How to use categorical data in autoencoder in PyTorch?

kayn · May 22, 2020, 10:41am

Hi everyone. I’m new at Deep learning and my question is regarding the use of autoencoders (in PyTorch). I have a tabular dataset with a categorical feature that has 10 different categories. Names of these categories are quite different - some names consist of one word, some of two or three words. But all in all I have 10 unique category names. What I’m trying to do is to create an autoencoder which will encode names of these categories - for example, if I have a category named 'Medium size class' , I want to see if it is possible to train autoencoder to encode this name as something like 'mdmsc' or something like that. The use of it would be to found out which data points are hard to encode or not typical or something like that.
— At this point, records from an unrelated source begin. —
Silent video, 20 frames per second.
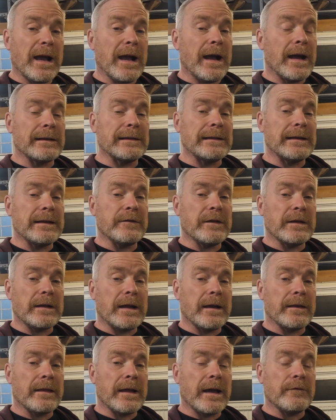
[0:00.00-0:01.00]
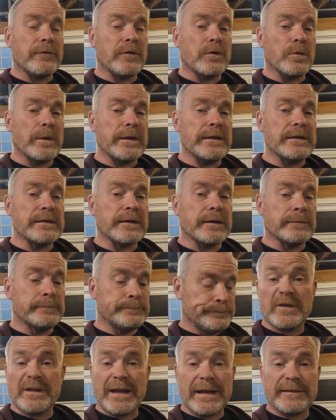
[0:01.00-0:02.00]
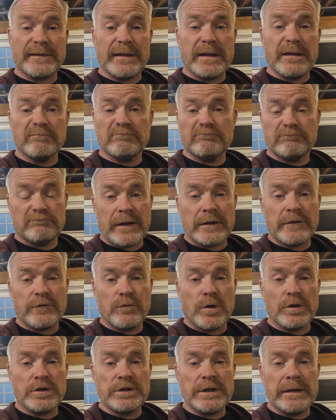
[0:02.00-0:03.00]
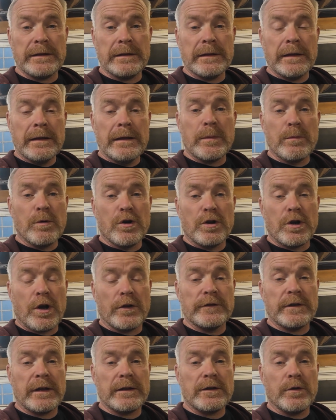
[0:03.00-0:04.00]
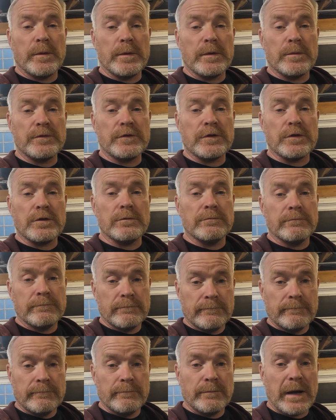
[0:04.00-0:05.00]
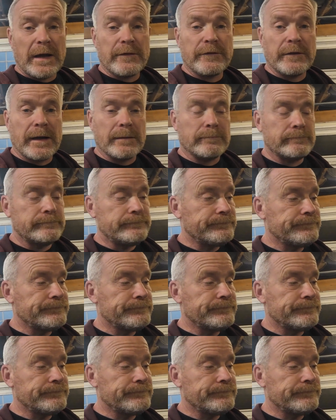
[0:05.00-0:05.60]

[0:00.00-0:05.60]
and leave it like that for the winter. So that's it. Thanks for watching. There'll be more content coming up soon. Bye for now.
I tried to adapt autoencoder architectures from various tutorials online however nothing seems to work for me or I simply do not know how to use them as they are all about images. Maybe someone has any idea how this type of autoencoder might be accomplished if it is at all possible?
Here’s the model I have so far (I just tried to adapt some architectures I found online):

class Autoencoder(nn.Module):

def __init__(self, input_shape, encoding_dim):
    super(Autoencoder, self).__init__()

    self.encode = nn.Sequential(
        nn.Linear(input_shape, 128),
        nn.ReLU(True),
        nn.Linear(128, 64),
        nn.ReLU(True),
        nn.Linear(64, encoding_dim),
    )

    self.decode = nn.Sequential(
        nn.Linear(encoding_dim, 64),
        nn.ReLU(True),
        nn.Linear(64, 128),
        nn.ReLU(True),
        nn.Linear(128, input_shape)
    )

def forward(self, x):
    x = self.encode(x)
    x = self.decode(x)
    return x

model = Autoencoder(input_shape=10, encoding_dim=5)

And also I use LabelEncoder() and then OneHotEncoder() to give these features/categories I mentioned numerical form. However, after training, output is the same as was input (no changes on the category name) but when I try to use only encoder part I’m unable to apply LabelEncoder() and then OneHotEncoder() because of dimension issues. I feel like maybe I can do something differently at the beginning, then I try to give those features numerical form, however I’m not sure what should I do.

I guess there might be some simple solution however I feel stuck. Thank you in advance for your help!

etremblay · May 28, 2020, 5:50pm

You might want to look at the code of dfencoder or simply use it directly. It takes a pandas dataframe as an input, autoencode the dataset and you can get back the encoded representations. It handles categorical data too. It is written in pytorch.